"The young "Trio Gaspard" fills the Martinstadl with vitality and esprit in the chamber music cycle."
- Ulrich Pfaffenberger, Zorneding, April 2022
"This generous, natural-sounding recording was made in Potton Hall last summer. Guest soloist Katharina Konradi is not easily pigeonholed. The first internationally recognised soprano from Kyrgyzstan, she left for Germany in her teens and may be most familiar to UK readers as a past BBC Radio 3 New Generation Artist. A previous recital disc for the AVI-Music label offered relatively conventional fare: Richard Strauss, Mozart and Schubert. Here she joins Trio Gaspard, migrants from the same label who hail from Germany, Greece and the UK. Recently signed to Chandos, the group is intent on setting down every Haydn piano trio and more besides. The repertoire this time is different, Russian in the broadest, Putinesque sense. To quote from the accompanying note: ‘Here we have indigenous roots, roots recalled by exiles (Gubaidulina, Auerbach), roots brought in (Weinberg), and roots transplanted out (Beethoven), all producing their own particular fruits and flowers. Perhaps what is enduringly Russian about them is that, enjoying a vast geography, they have all been contained – and often constrained – by the country’s history.’ Paul Griffiths is responsible for that elegant attempt to validate the selection.

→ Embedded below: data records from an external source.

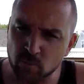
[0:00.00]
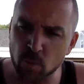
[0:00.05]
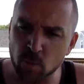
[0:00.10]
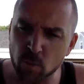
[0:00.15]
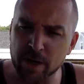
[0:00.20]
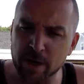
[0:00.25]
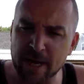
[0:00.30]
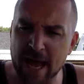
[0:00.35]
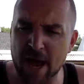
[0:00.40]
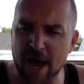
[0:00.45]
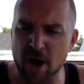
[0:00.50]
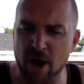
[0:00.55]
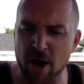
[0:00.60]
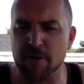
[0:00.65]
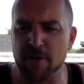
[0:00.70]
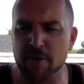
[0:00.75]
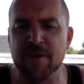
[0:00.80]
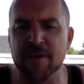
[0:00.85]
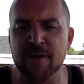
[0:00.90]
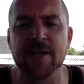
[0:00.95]
We are
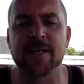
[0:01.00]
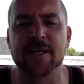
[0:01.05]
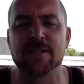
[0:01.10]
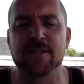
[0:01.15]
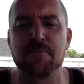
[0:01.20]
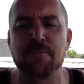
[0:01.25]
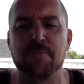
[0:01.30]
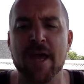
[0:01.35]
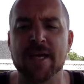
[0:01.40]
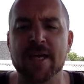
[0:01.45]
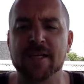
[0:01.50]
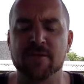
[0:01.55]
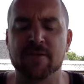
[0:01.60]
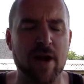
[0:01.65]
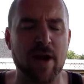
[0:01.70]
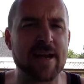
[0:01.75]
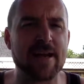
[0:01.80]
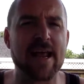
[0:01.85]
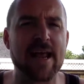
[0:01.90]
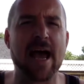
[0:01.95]
a Phoenix-based,
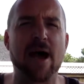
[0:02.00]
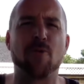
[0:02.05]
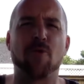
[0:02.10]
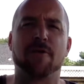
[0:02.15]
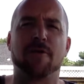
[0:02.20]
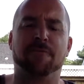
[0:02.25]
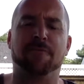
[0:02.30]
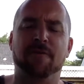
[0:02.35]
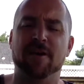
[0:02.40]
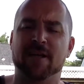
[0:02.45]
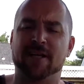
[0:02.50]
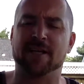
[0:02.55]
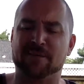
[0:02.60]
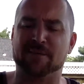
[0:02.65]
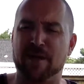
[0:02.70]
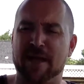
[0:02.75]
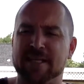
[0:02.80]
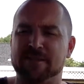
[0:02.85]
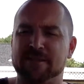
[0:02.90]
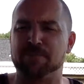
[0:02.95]
right now we're a
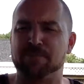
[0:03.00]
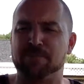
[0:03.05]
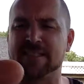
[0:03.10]
Phoenix-based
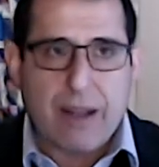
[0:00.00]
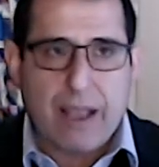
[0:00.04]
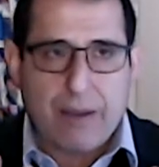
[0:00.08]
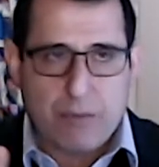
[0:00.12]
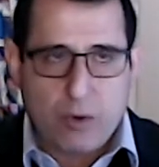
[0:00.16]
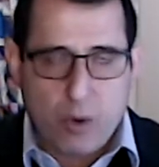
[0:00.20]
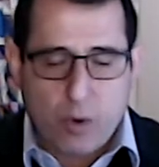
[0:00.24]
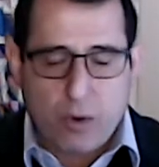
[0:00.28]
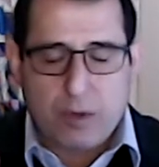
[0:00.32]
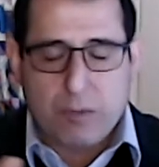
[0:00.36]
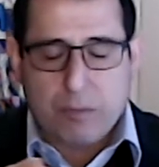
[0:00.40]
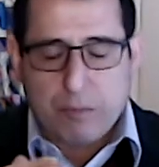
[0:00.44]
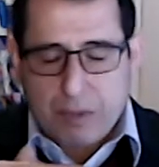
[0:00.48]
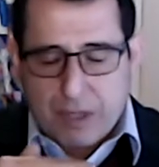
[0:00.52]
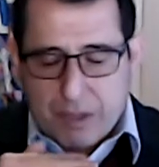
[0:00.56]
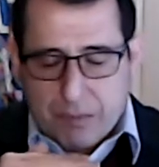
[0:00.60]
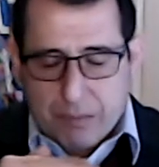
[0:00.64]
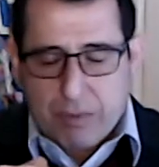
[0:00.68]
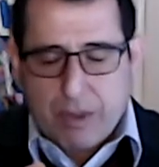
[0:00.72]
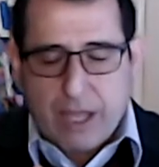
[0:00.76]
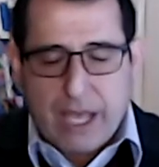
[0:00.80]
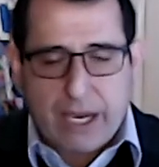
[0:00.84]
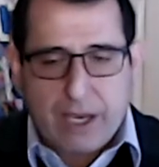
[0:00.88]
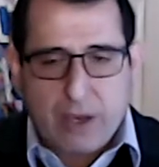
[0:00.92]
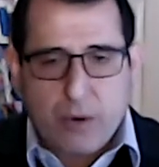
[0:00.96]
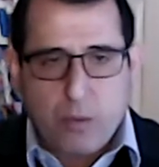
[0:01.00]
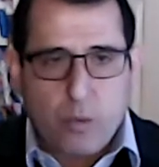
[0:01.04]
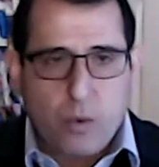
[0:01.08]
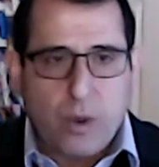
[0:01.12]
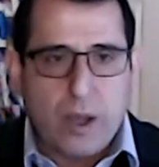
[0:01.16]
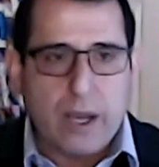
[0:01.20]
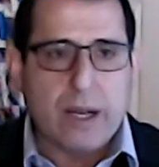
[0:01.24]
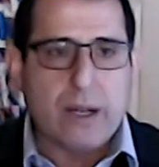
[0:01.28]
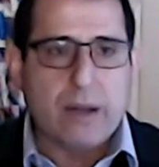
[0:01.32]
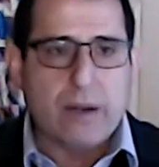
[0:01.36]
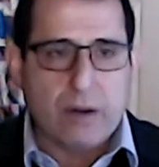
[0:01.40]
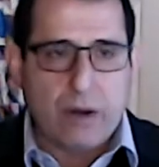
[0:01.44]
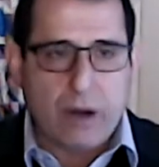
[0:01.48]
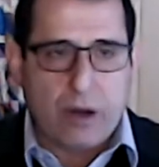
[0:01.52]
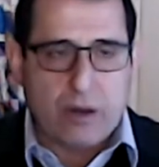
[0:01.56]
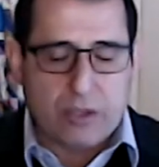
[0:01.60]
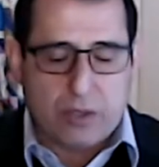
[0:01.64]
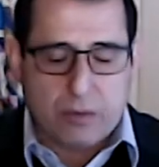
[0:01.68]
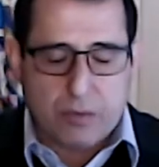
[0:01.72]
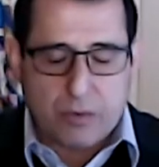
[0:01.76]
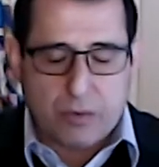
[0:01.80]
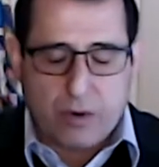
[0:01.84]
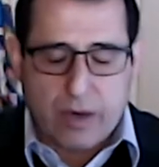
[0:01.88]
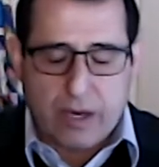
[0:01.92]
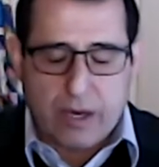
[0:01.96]
I know I'm being black and white, and there are
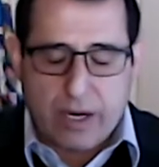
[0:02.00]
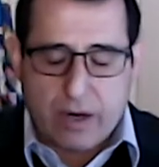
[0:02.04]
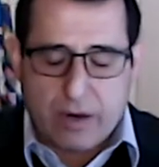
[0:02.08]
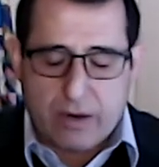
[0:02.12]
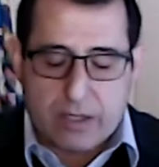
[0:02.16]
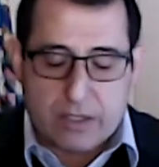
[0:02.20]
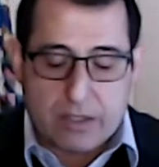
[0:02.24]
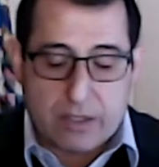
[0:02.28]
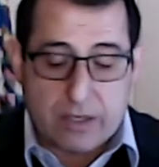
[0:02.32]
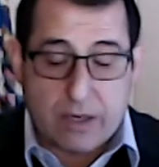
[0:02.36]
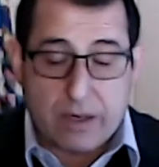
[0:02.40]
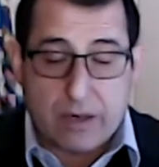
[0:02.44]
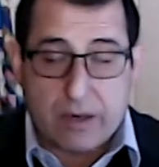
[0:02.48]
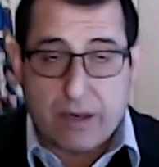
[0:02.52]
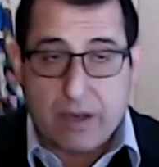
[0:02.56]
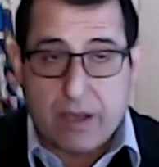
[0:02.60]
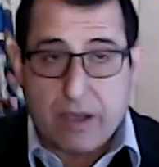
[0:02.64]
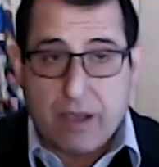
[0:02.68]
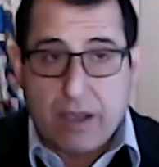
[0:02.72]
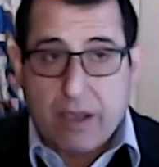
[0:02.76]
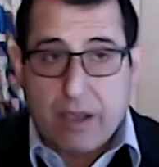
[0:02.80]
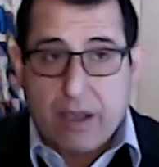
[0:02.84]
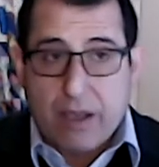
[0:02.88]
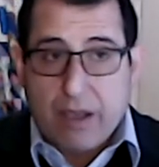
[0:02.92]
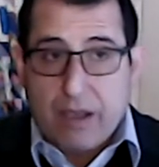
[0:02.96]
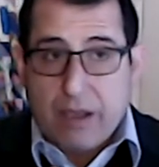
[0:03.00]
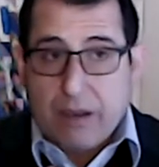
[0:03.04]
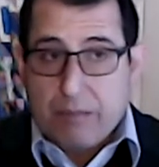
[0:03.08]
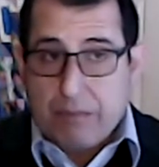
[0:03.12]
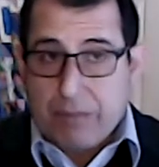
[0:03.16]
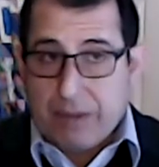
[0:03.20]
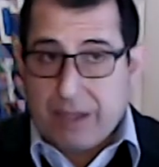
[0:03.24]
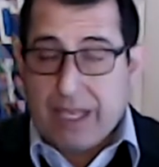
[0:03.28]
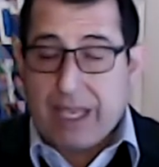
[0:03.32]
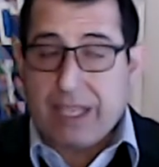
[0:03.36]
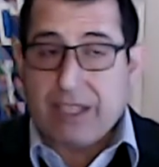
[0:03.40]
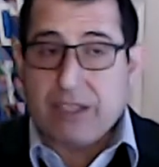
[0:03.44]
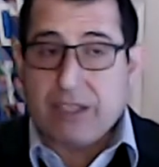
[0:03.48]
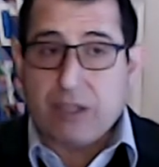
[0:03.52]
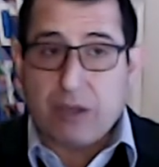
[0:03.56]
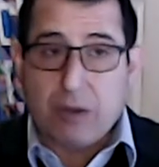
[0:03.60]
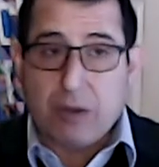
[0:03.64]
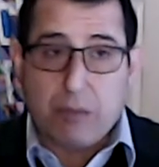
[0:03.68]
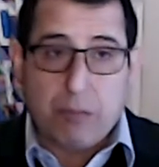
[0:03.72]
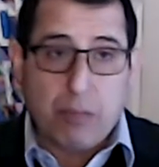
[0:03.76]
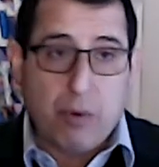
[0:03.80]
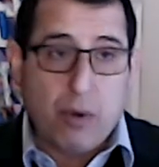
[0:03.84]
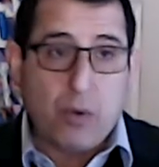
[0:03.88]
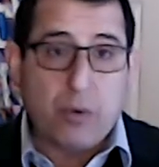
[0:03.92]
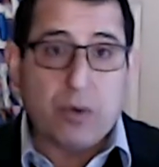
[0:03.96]
some gray areas there, but that's a
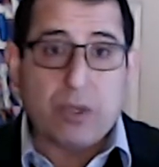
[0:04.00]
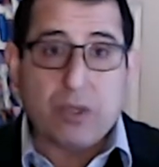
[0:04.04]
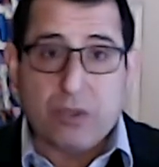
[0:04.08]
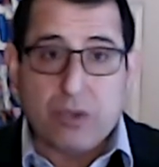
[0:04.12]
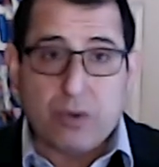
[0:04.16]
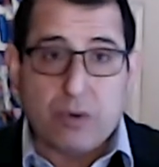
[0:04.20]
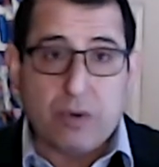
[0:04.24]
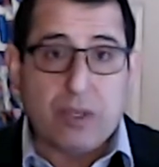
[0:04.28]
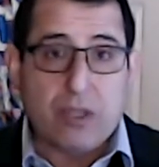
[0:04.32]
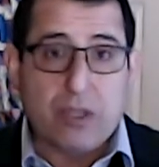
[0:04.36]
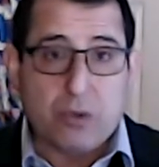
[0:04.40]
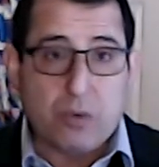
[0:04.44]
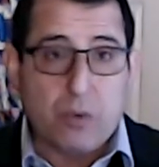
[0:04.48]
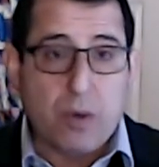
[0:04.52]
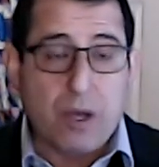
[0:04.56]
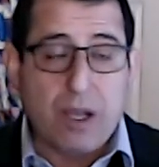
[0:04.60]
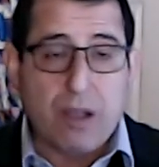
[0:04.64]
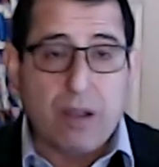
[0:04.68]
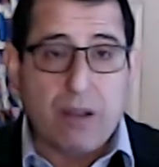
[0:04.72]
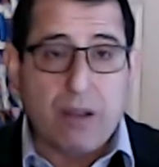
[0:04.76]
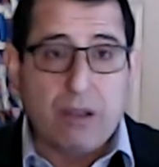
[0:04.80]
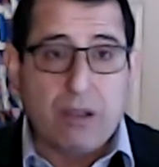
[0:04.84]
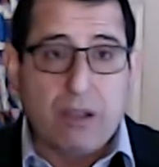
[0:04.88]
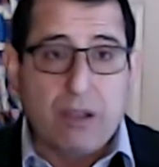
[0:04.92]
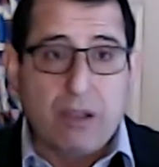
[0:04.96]
component to it as well.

In almost every respect the programme is a success. The Beethoven folk-song settings of 1816 might look something of an outlier, with Auerbach’s nostalgic, bite-size Postscriptum (performed in a version for wordless voice, cello and piano) the one 21st-century item. Both prove delightful. The players’ sympathy with a range of styles is well established and Konradi’s idiomatic Russian (first of her many languages) is an obvious asset. She might best be described as a lyric soprano with added sparkle, turning up the Slavic vibrancy where required with no hint of shrillness. Her voice is a good deal lighter and more crystalline than we are used to in Shostakovich’s Seven Romances on Poems by Alexander Blok, where older listeners may miss the darker heft of Galina Vishnevskaya. The results are certainly easier on the ear and more precisely pitched when the music goes into overdrive. Of the shorter songs without words, Stravinsky’s early Pastorale, often performed in transcription as a deadpan harbinger of neoclassicism, recovers a certain sensuality. Less successful is a reimagining of Rachmaninov’s oft-arranged Vocalise. With three instruments dropping in and out, the composer’s seamless phrasing of an essentially binary conversation is undermined. By contrast Weinberg’s wartime songs, the first and last sung to ‘la’, work just fine in a version by the cellist Alexander Oratovsky effected in 2004.
A purely instrumental interlude in the form of Shostakovich’s First Piano Trio may not thrill Konradi fans but it’s a fine account of an early piece that exhibits many of the composer’s – and Russia’s – aesthetic paradoxes. The essential full texts and occasionally garbled translations are provided. Strongly recommended."
- David Gutman, Gramophone, February 2022 ("Russian Roots" album review)
"The three young musicians (two men, one woman) did this by letting the sounds flow unforcedly, even relaxed, despite all their expressiveness. The sweetness of the violin (Jonas Ilias Kadesha) and the melt of the cello (Vashti Hunter) hopefully combined with the sometimes ethereally tinkling, sometimes romantically stretched piano sound of Nicholas Rimmer to a euphony, which in turn told various stories, both mystical and sensual.
Conversely, in Mendelssohn's incredibly vital Trio No. 2, the passion carried to the extreme over a wide area turned into the stillness of a prayer, where violin and cello increased their tone from spellbound calm to excited vibrato in an intimate dialogue. The ensemble itself thus became the most important discovery of the entire programme."